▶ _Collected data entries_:
□ □ □ □ □

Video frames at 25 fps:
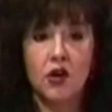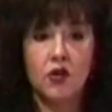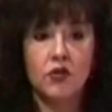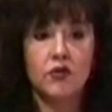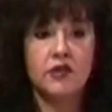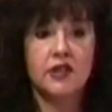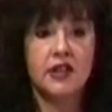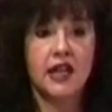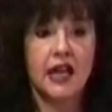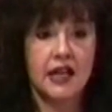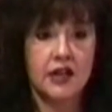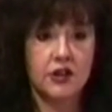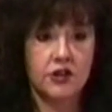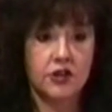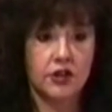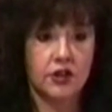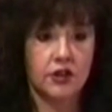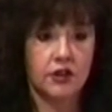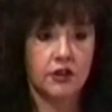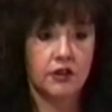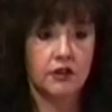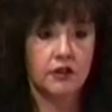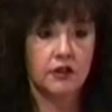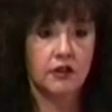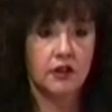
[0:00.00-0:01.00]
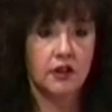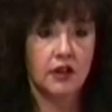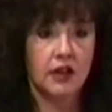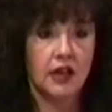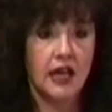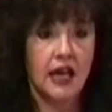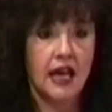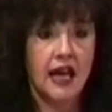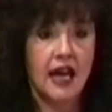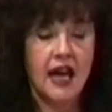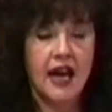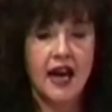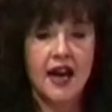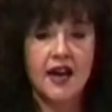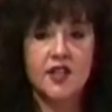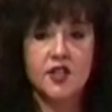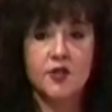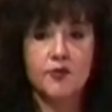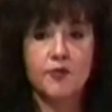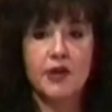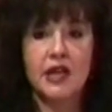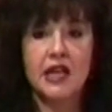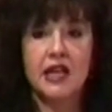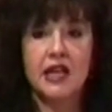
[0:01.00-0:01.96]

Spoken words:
own nature, as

□ □ □ □ □

▶ _Exercise instructions_: The output should consist of the records above, reproduced exactly, without pictures.

▶ _Exercise result_:
Video frames at 25 fps:
[0:00.00-0:01.00]
[0:01.00-0:01.96]

Spoken words:
own nature, as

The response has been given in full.